Saved entries

=== Begin Enclosure ===

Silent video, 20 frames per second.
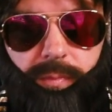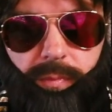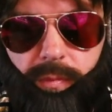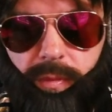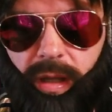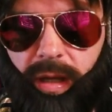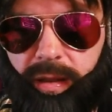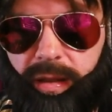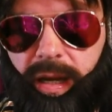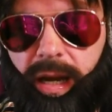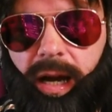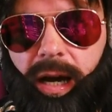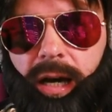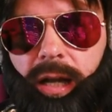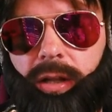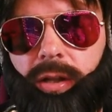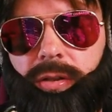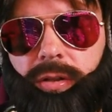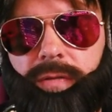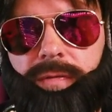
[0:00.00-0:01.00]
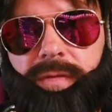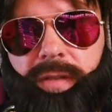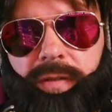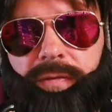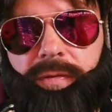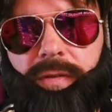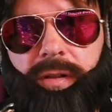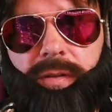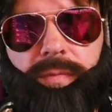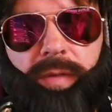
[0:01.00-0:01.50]
And there are a lot of
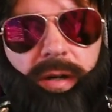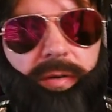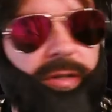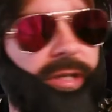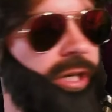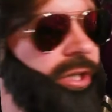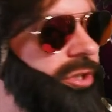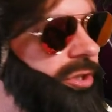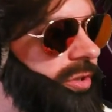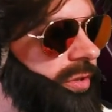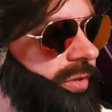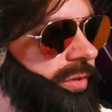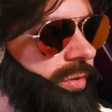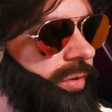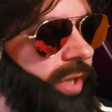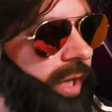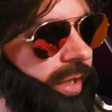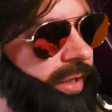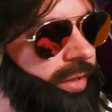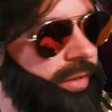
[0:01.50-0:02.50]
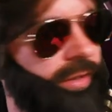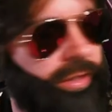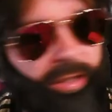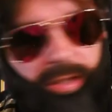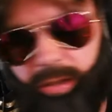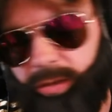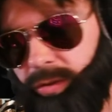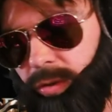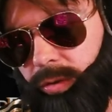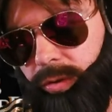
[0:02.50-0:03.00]
different variations to that,
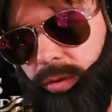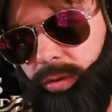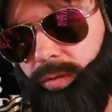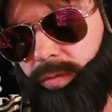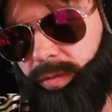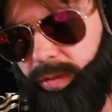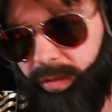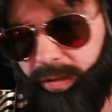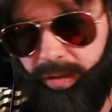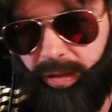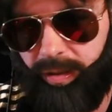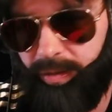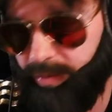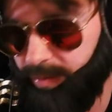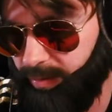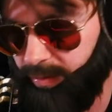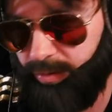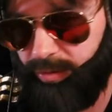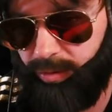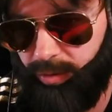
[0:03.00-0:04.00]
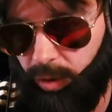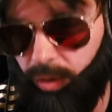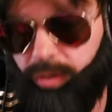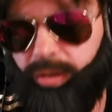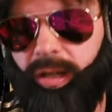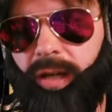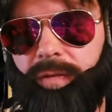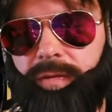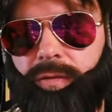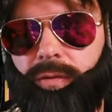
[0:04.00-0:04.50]
so you
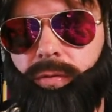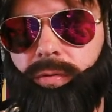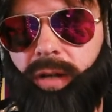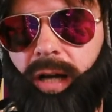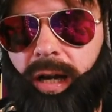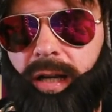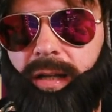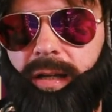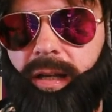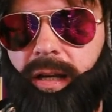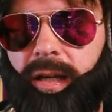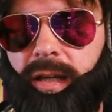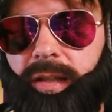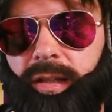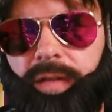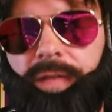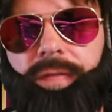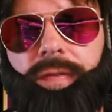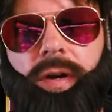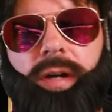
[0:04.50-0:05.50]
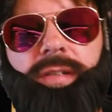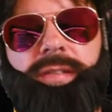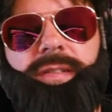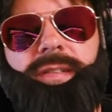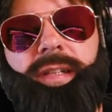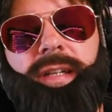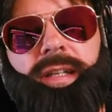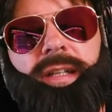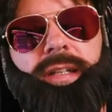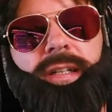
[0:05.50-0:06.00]
don't have to run the first
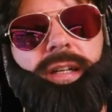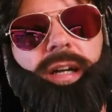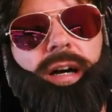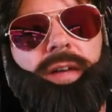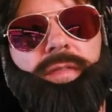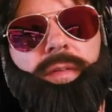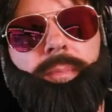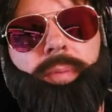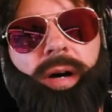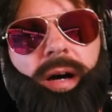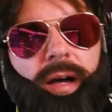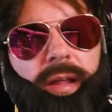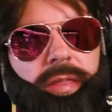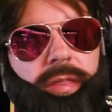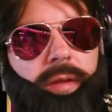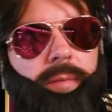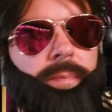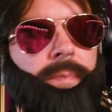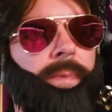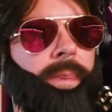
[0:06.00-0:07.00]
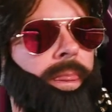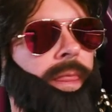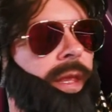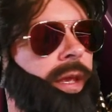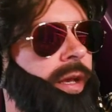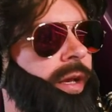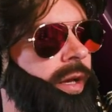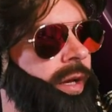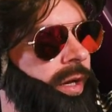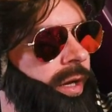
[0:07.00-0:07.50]
skill, Carve a Path.
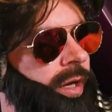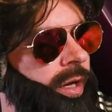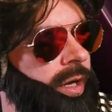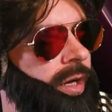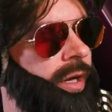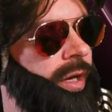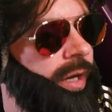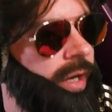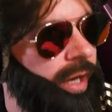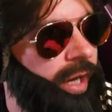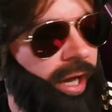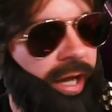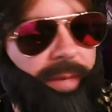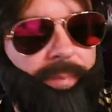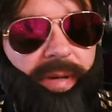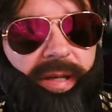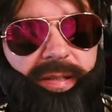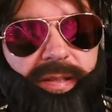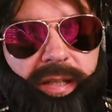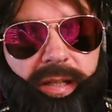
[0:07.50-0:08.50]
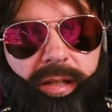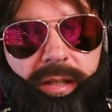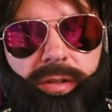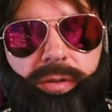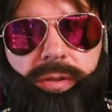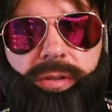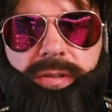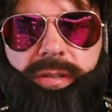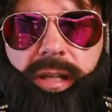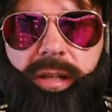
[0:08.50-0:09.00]
I basically
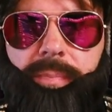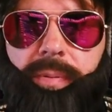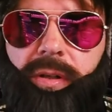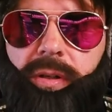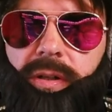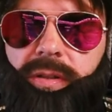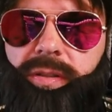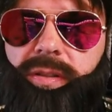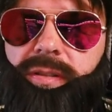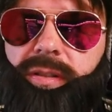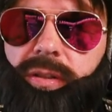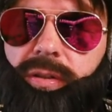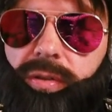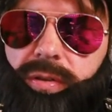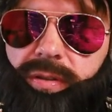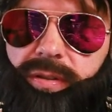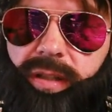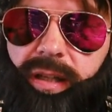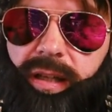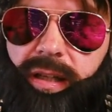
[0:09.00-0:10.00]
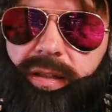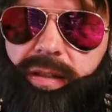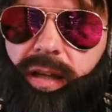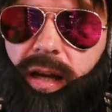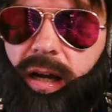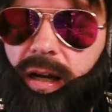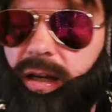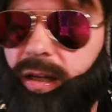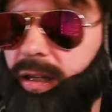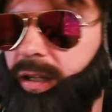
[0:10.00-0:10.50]
use that because it's a good single
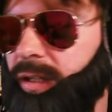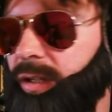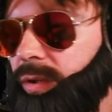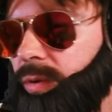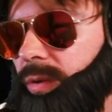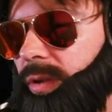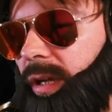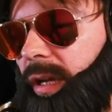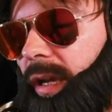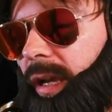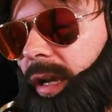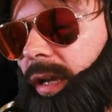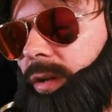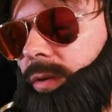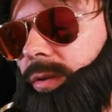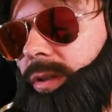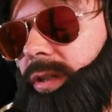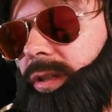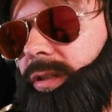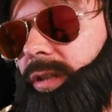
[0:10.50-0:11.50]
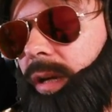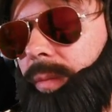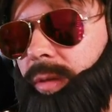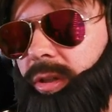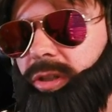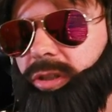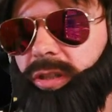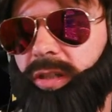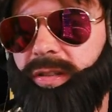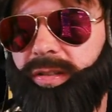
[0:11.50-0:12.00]
target and a good AoE
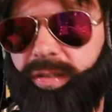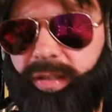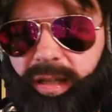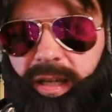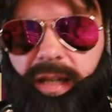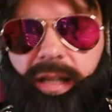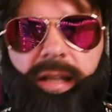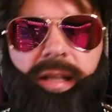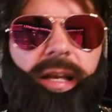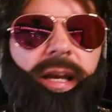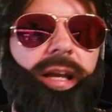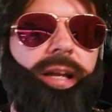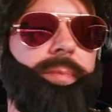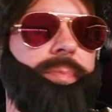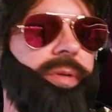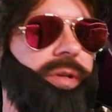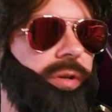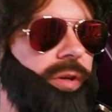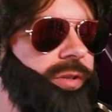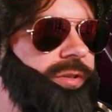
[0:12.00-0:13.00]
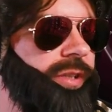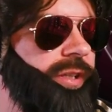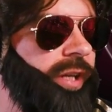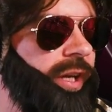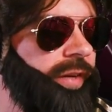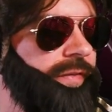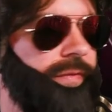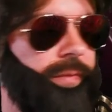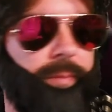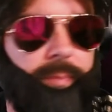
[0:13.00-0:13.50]
damage skill, and because I
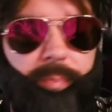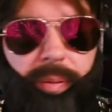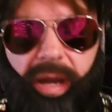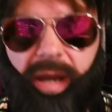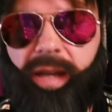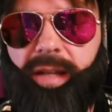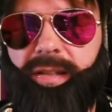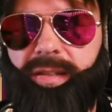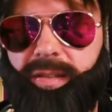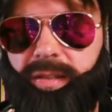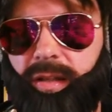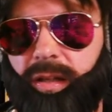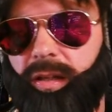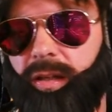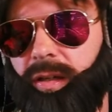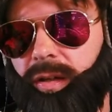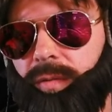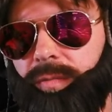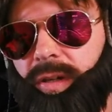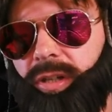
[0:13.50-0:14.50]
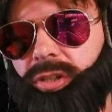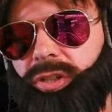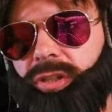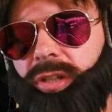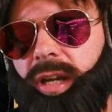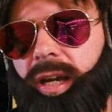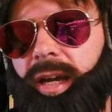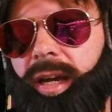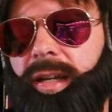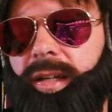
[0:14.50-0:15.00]
have pants
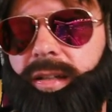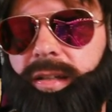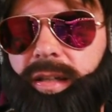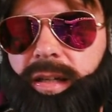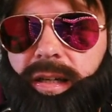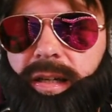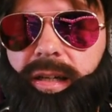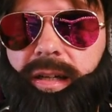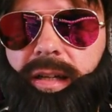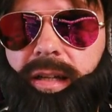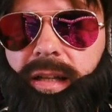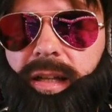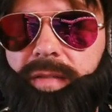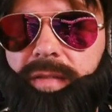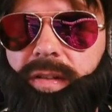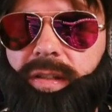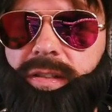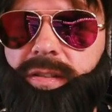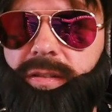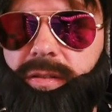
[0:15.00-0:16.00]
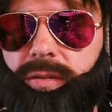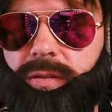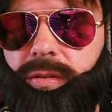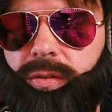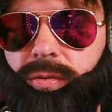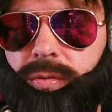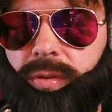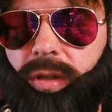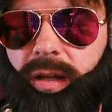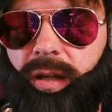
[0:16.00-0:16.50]
which add levels
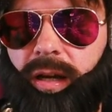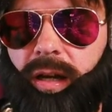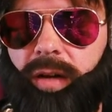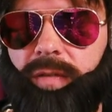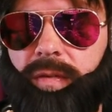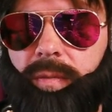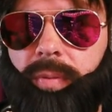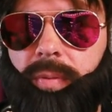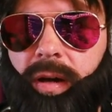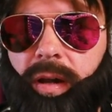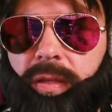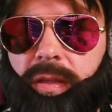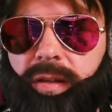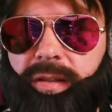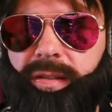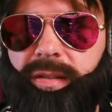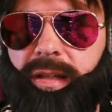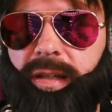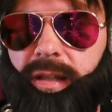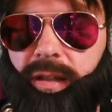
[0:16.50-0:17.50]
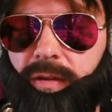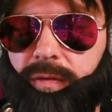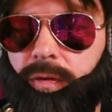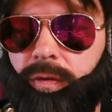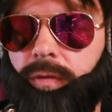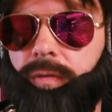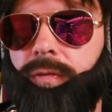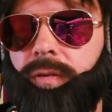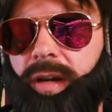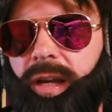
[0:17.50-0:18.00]
to the Carve a Path skill
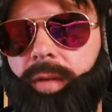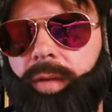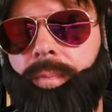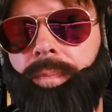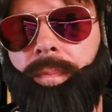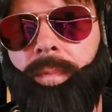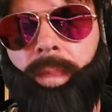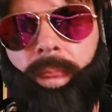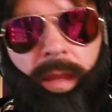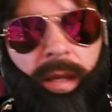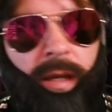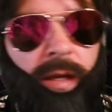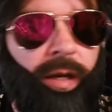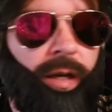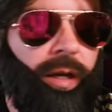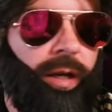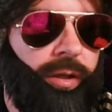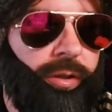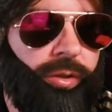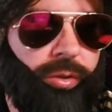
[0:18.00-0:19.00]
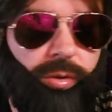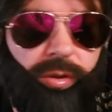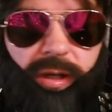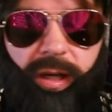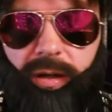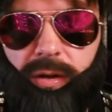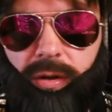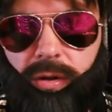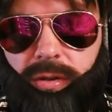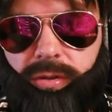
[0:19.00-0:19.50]
for free. You
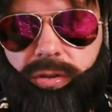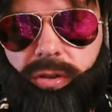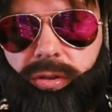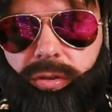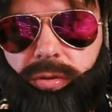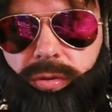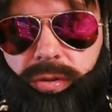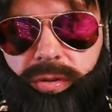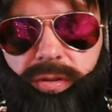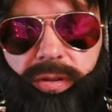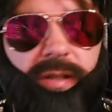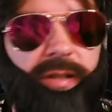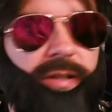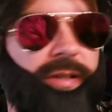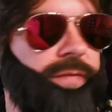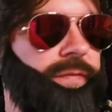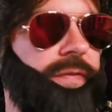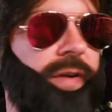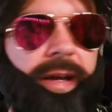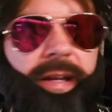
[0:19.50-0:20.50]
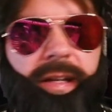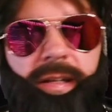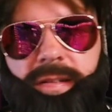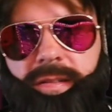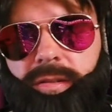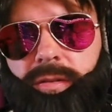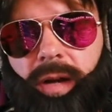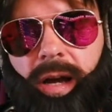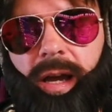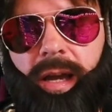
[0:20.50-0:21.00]
can also use the Final
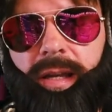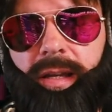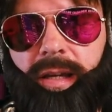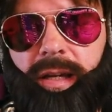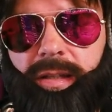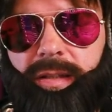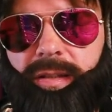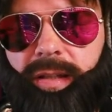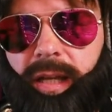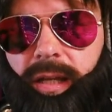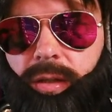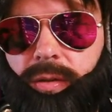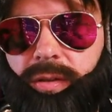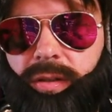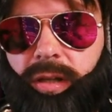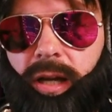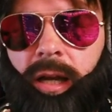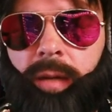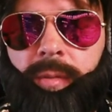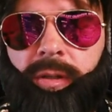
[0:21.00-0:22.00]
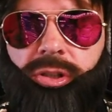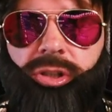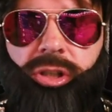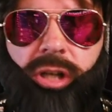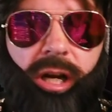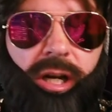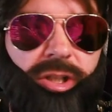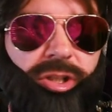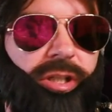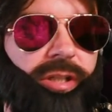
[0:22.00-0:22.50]
Strike and take your time and
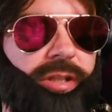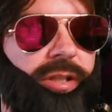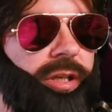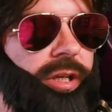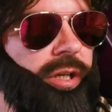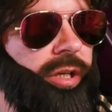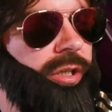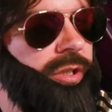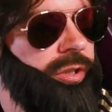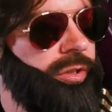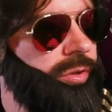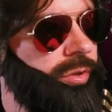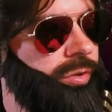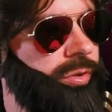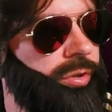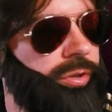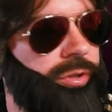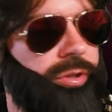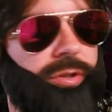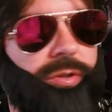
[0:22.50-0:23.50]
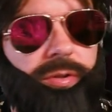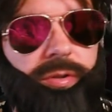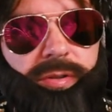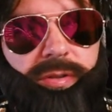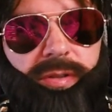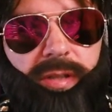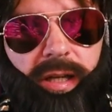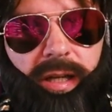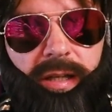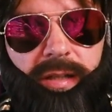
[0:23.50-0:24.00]
charge it. You could
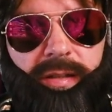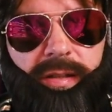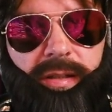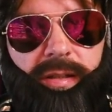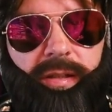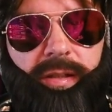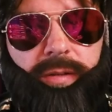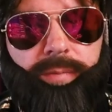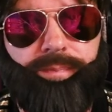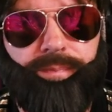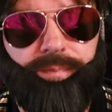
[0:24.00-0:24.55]
use the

=== End Enclosure ===

> **Task details**
Take the line containing "[0:15.00-0:16.00]" as the first and the last line of the records as the end. Print every line in that span exactly, leaving out pictures.

> **Answer space**
[0:15.00-0:16.00]
[0:16.00-0:16.50]
which add levels
[0:16.50-0:17.50]
[0:17.50-0:18.00]
to the Carve a Path skill
[0:18.00-0:19.00]
[0:19.00-0:19.50]
for free. You
[0:19.50-0:20.50]
[0:20.50-0:21.00]
can also use the Final
[0:21.00-0:22.00]
[0:22.00-0:22.50]
Strike and take your time and
[0:22.50-0:23.50]
[0:23.50-0:24.00]
charge it. You could
[0:24.00-0:24.55]
use the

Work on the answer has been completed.